Neville Scott Barrett, Graham Edgar, Colin Buxton, Alastair Morton, Malcolm Haddon and Caleb Gardiner

Tasmanian Aquaculture and Fisheries Institute, HOBART, AUSTRALIA

Theme: TH4

Tasmania's first 'no-take' Marine Protected Areas (MPAs) were established a decade ago for conservation purposes. At this time a monitoring program was initiated to document changes occuring in the MPAs and to compare these with changes at external (fished) reference locations. By surveying reef fishes, invertebrates and plants, on an annual basis, a comprehensive database has been established. This allows some understanding of natural variability at this temporal scale and the extent that fishing, introduced species and range-extensions of habitat-modifying species, can influence this.
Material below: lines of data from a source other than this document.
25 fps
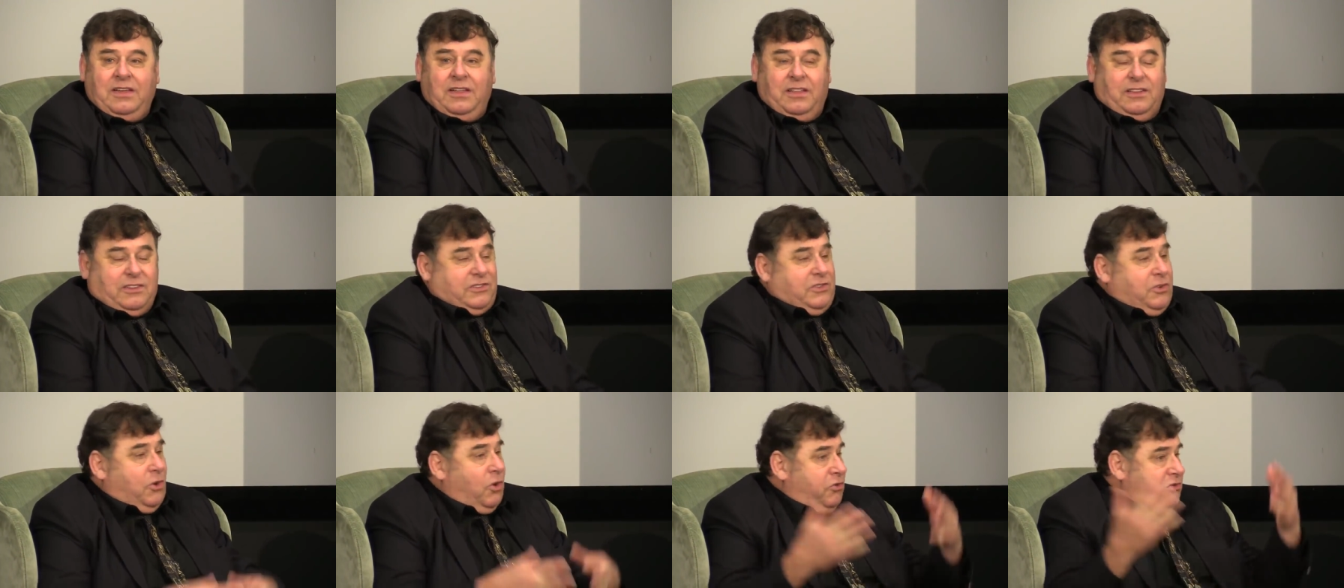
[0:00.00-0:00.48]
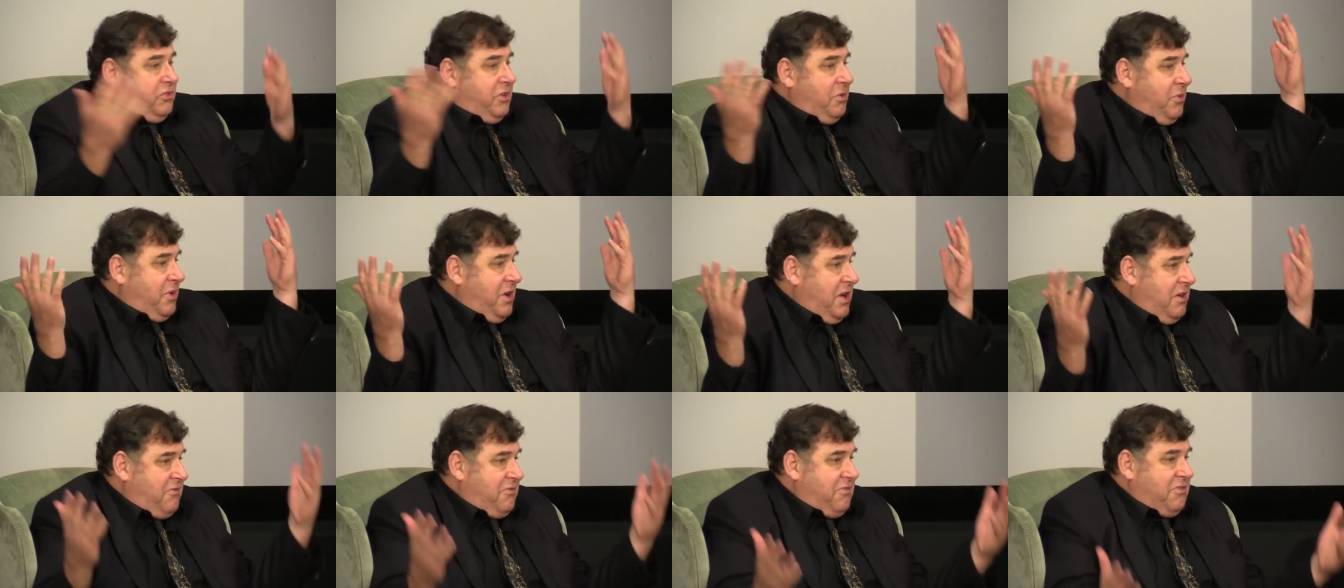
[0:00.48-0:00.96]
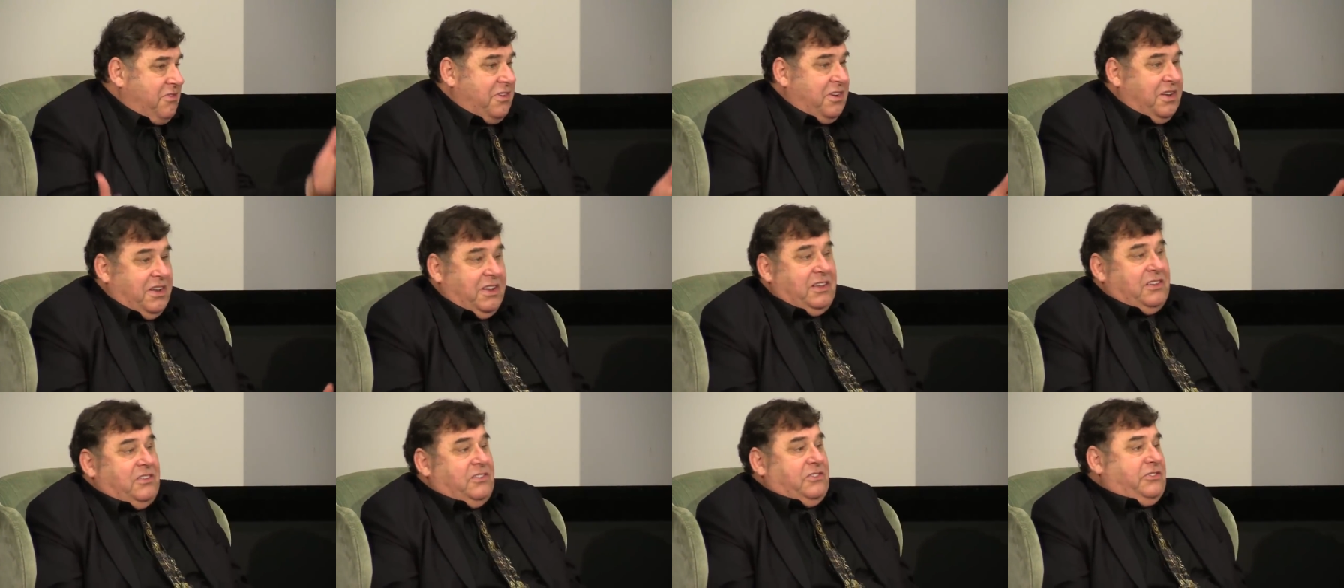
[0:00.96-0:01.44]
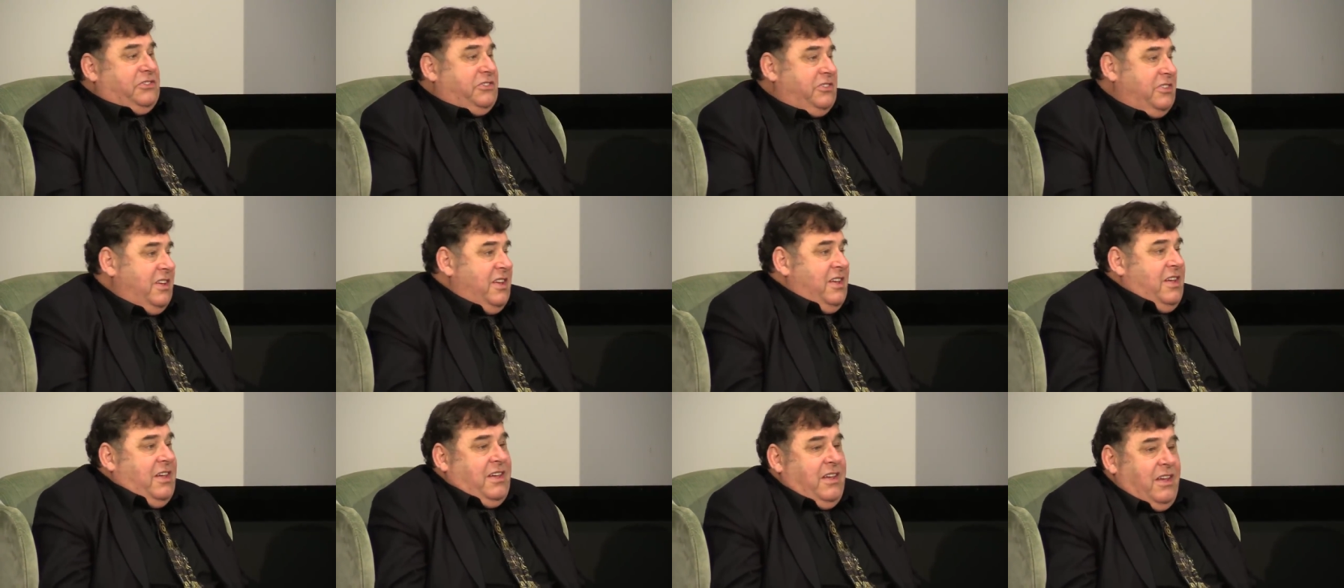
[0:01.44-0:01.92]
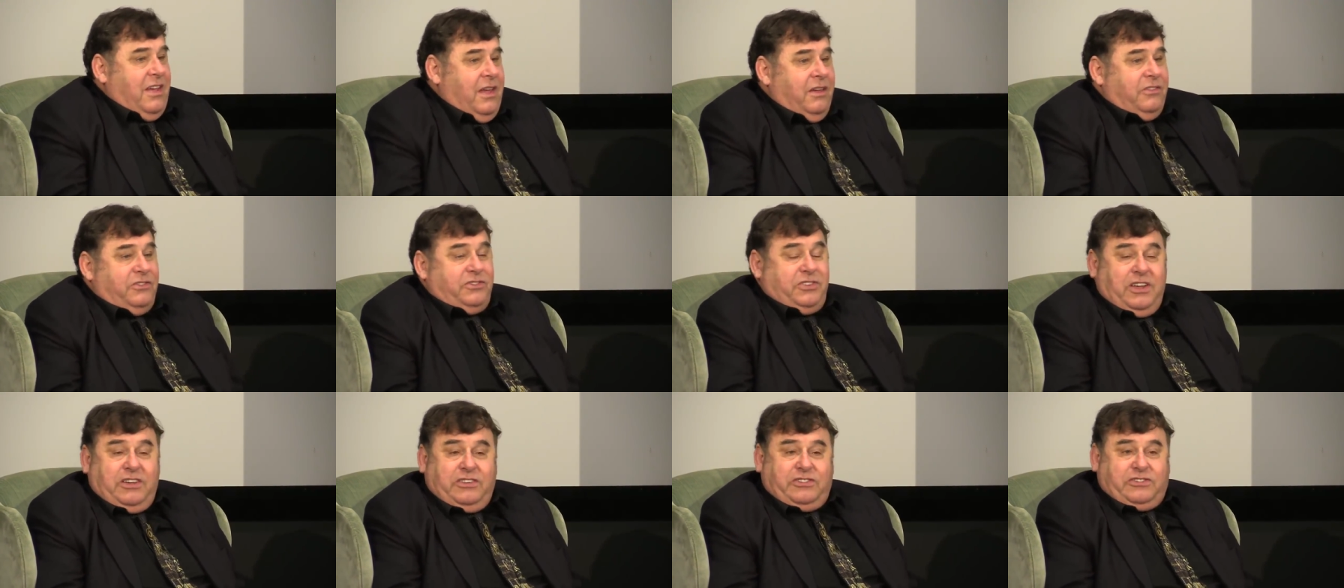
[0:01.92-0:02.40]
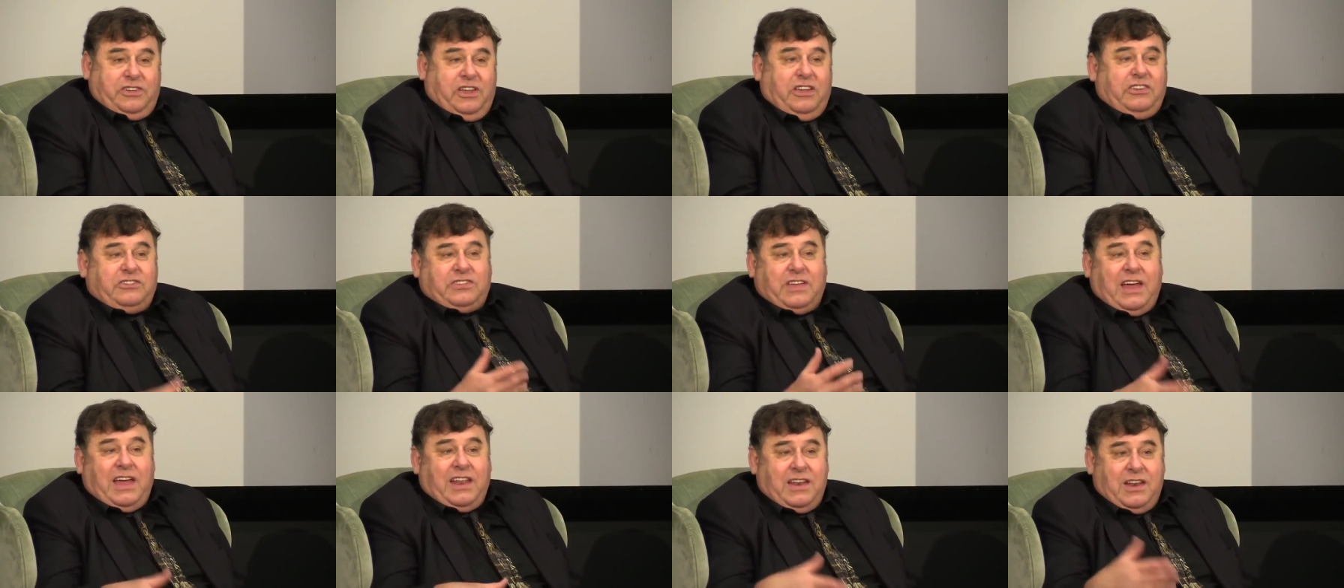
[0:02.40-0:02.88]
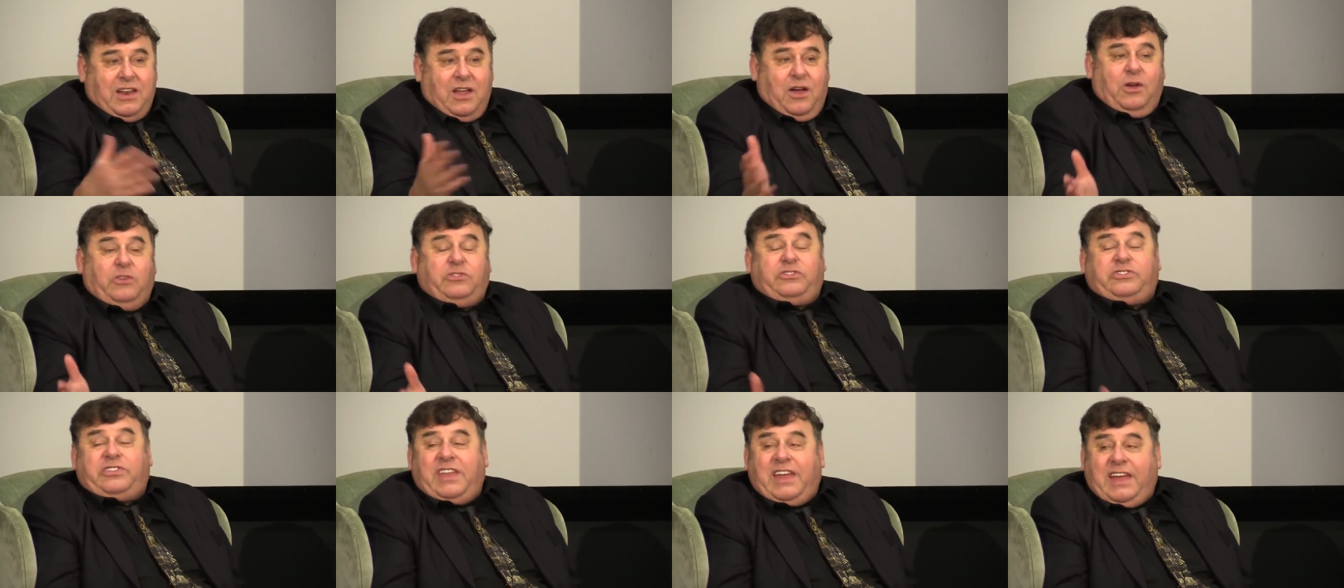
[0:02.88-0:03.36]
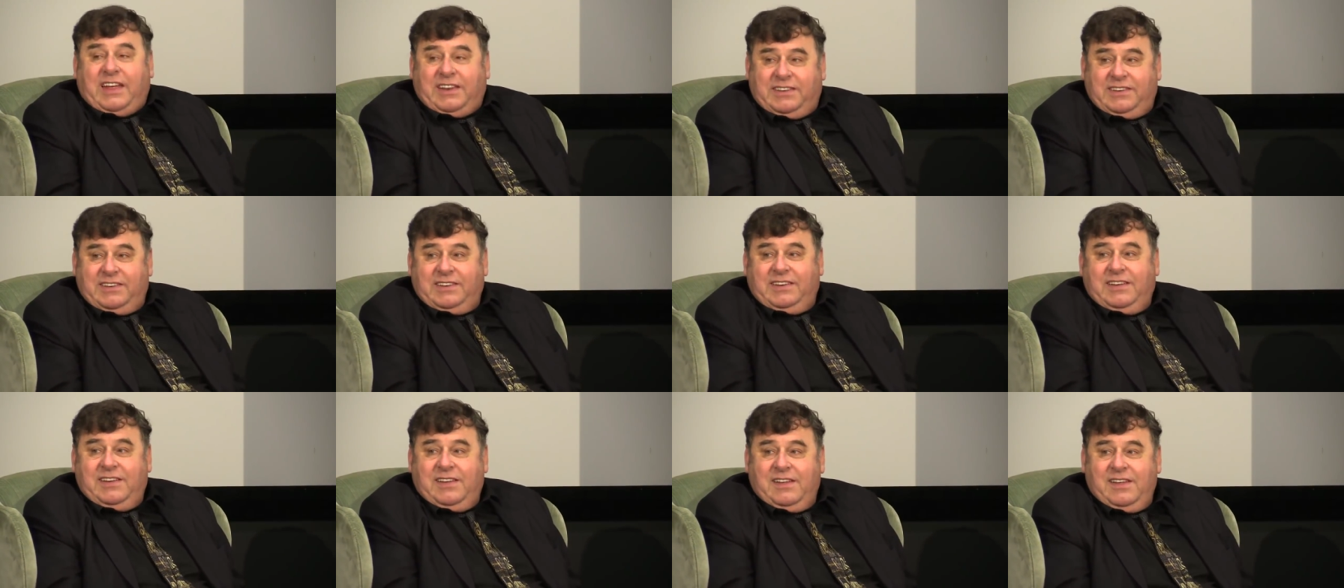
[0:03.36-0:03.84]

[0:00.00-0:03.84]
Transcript: the children, whatever it is, she sees that and knows that.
Changes within the MPAs over this period indicate that fishing has had a substantial influence on the demographic structure of many species, particularly those targeted by fishers. Changes within the Maria Island MPA (the largest) relative to reference sites have included increases in fish species richness, the abundance of rock lobsters and large fish, and the mean size of fishes, rock lobsters and abalone. These increases may be related in turn to a 40% decline in the abundance of common sea urchins, and be evidence of cascading ecosystem effects related to protection from fishing. Several of the species increasing in abundance and/or size are known urchin predators (particularly rock lobsters). In time, the reduction in urchin numbers could lead to substantial ecosystem shifts as urchins are abundant in this region and known to be habitat-modifying species. These results show that MPAs at the Maria Island scale (7km) can be effective conservation reserves and invaluable reference areas for determining and managing the effects of fishing in the absence of historical baseline data.